Torino, 18 lug. (La Presse) – Francesco Furchì, l’uomo in carcere da un anno e mezzo per l’omicidio del consigliere comunale di Torino dell’Udc Alberto Musy, è indagato anche per estorsione. Questa mattina è stato perquisito in cella in carcere alle Vallette di Torino dopo la chiusura di un nuovo filone d’indagine della squadra mobile di Torino, scaturito dall’inchiesta sull’aggressione del politico torinese colpito da una raffica di colpi di revolver il 21 marzo 2012. Il filone si riferisce alla vicenda di Arenaways, società di trasporti ferroviari fallita.
Furchì si sarebbe inserito nella vicenda chiedendo a Musy di intervenire per trovare degli investitori che potessero rilevare l’azienda quando era prossima al fallimento. Musy non accolse la sua richiesta. Furchì avrebbe pressato quindi, successivamente, un imprenditore subentrato in seguito, parte lesa, che aveva cercato di rilevare la società, non riuscendoci. Al centro della vicenda però ci sono Vincenzo D’Alcalà e Massimiliano Celico, arrestati questa mattina per estorsione.
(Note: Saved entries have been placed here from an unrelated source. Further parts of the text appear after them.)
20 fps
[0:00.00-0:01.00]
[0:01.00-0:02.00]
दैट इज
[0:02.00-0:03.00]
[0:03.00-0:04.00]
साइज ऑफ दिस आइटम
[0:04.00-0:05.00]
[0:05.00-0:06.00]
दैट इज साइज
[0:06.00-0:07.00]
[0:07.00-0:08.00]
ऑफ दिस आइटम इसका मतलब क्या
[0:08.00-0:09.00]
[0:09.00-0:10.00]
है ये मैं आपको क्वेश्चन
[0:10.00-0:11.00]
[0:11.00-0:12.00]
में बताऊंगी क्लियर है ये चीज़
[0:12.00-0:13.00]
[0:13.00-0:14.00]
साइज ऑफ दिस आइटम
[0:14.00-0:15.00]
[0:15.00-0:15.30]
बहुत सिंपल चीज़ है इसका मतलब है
Sarebbero stati loro a estorcere all’imprenditore 40mila euro.
Il personaggio al centro dell’inchiesta è l’arrestato Vincenzo D’Alcalà. E’ stato arrestato per aver estorto del denaro, insieme a Massimiliano Celico, anche lui fermato questa mattina, a Luca Di Gioia, imprenditore che Furchì avrebbe tentato di convincere a rilevare Arenaways, società creata nel 2006. Furchì, come presidente dell’associazione Magna Grecia, si era interessato alla compagnia ferroviaria che intendeva agevolare il trasporto tra Piemonte e Calabria. Nel 2011 Arenaways fallì.
Furchì si mise in contatto con Di Gioia dopo che era fallito il tentativo di salvataggio di una cordata di imprenditori valdostani. E dopo che era andato fallito il suo tentativo personale di convincere Alberto Musy a investire per rilevare l’azienda. Di Gioia avrebbe dovuto versare 450mila euro per il salvataggio, ma non li saldò. Furchì avrebbe pressato Di Gioia per avere una parte del denaro non corrisposto, non si sa a quale titolo.
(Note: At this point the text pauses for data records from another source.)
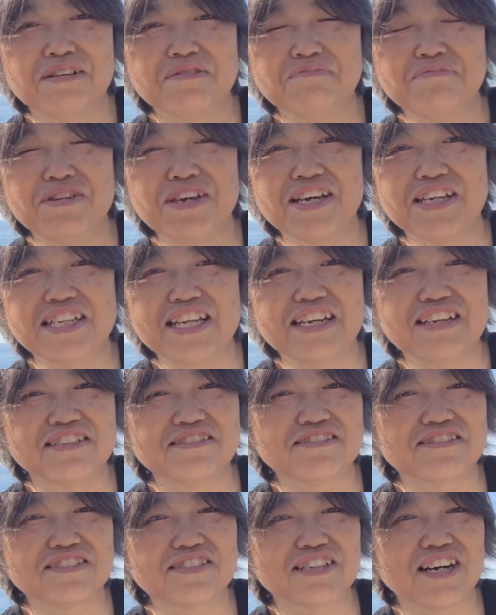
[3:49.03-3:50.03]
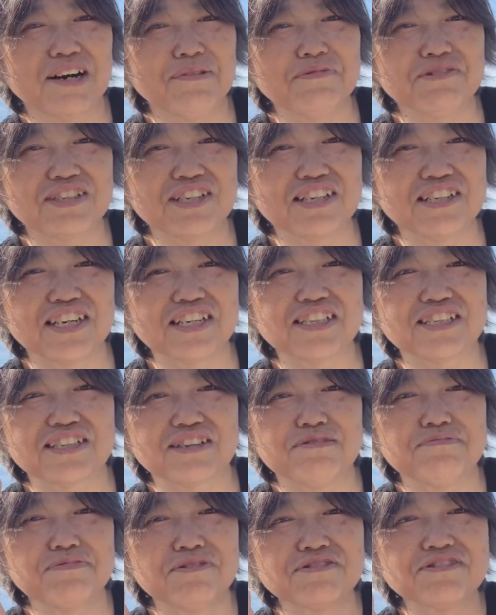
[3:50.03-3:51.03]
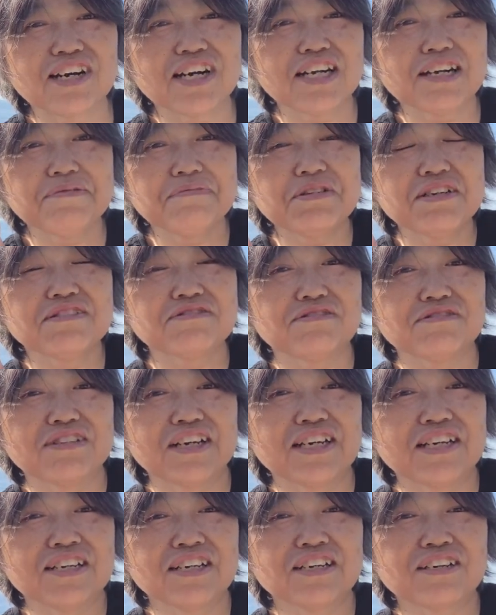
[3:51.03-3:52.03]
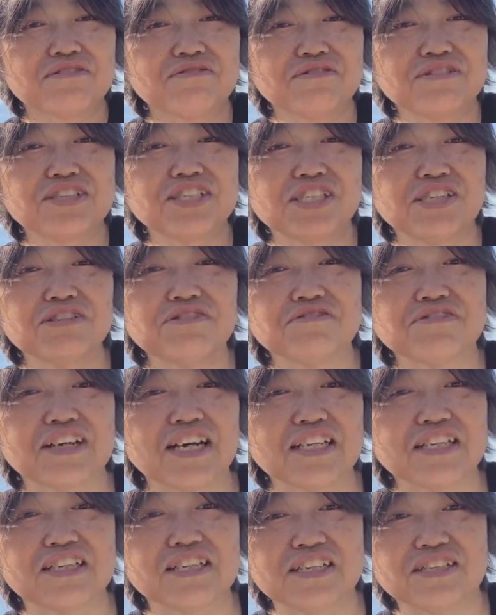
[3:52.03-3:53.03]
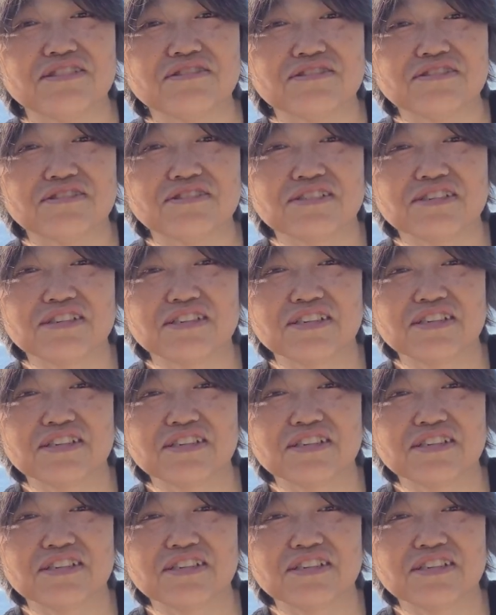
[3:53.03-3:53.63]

見えてるかもしれないんですけど、僕から見るとね、これ白なんですよ。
D’Alcalà e Celico invece, secondo l’accusa, avrebbero estorto a Di Gioia 40mila euro. I fatti di reato sarebbe accaduti tra il novembre del 2012 e il mese di aprile 2013. Secondo il capo della squadra mobile di Torino, Luigi Silipo, D’Alcalà, che ha precedenti per estorsione, usura e lesioni, sarebbe un “personaggio molto pericoloso dal temperamento mafioso”.
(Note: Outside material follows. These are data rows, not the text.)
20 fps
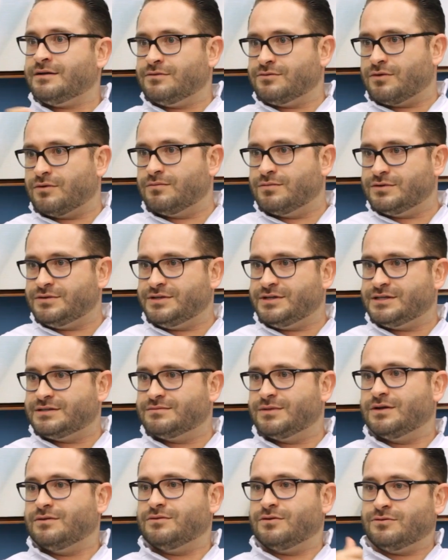que eu não tô com
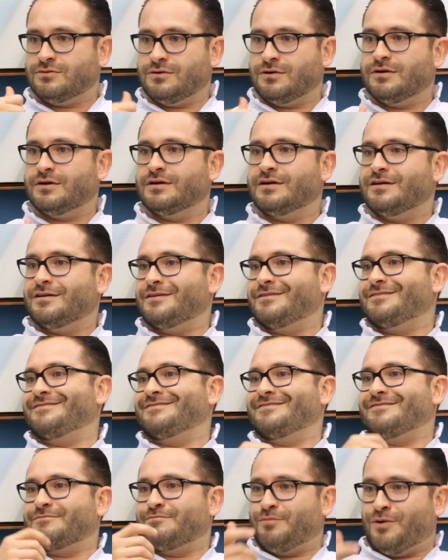bruxismo? Doutor,
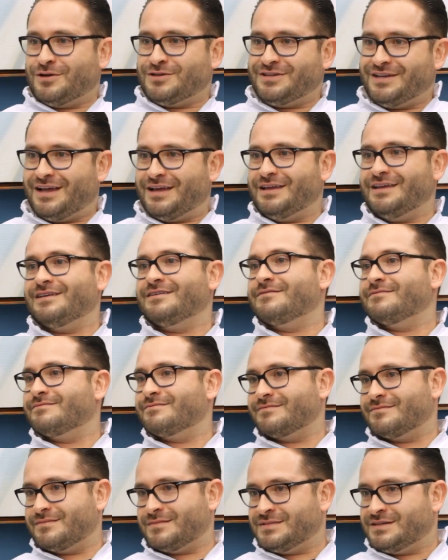posso ir aí?
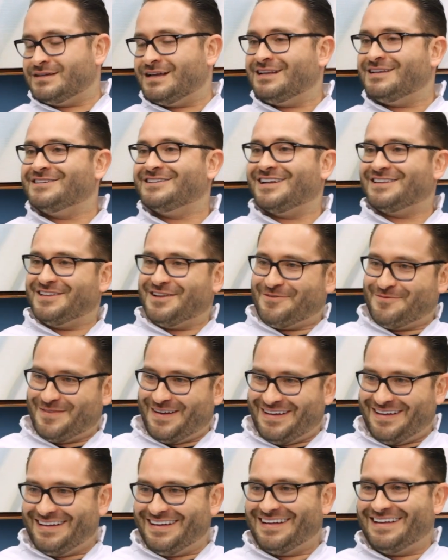ele já deu uma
“Non abbiamo ricevuto denunce – ha spiegato – ma è un soggetto vicino ad ambienti della ‘ndrangheta. Da un anno e mezzo arrivano in questura a Torino esposti anonimi contro di lui. Lo chiamano il re di Santena. Molti cittadini ci scrivono che si dedica ad usura ed estorsione. Mi aspetto che dagli esposti anonimi si passi a una collaborazione che prevede l’esplicitazione delle sue attivita, questo è un appello ai cittadini di Santena. Devono farsi avanti”.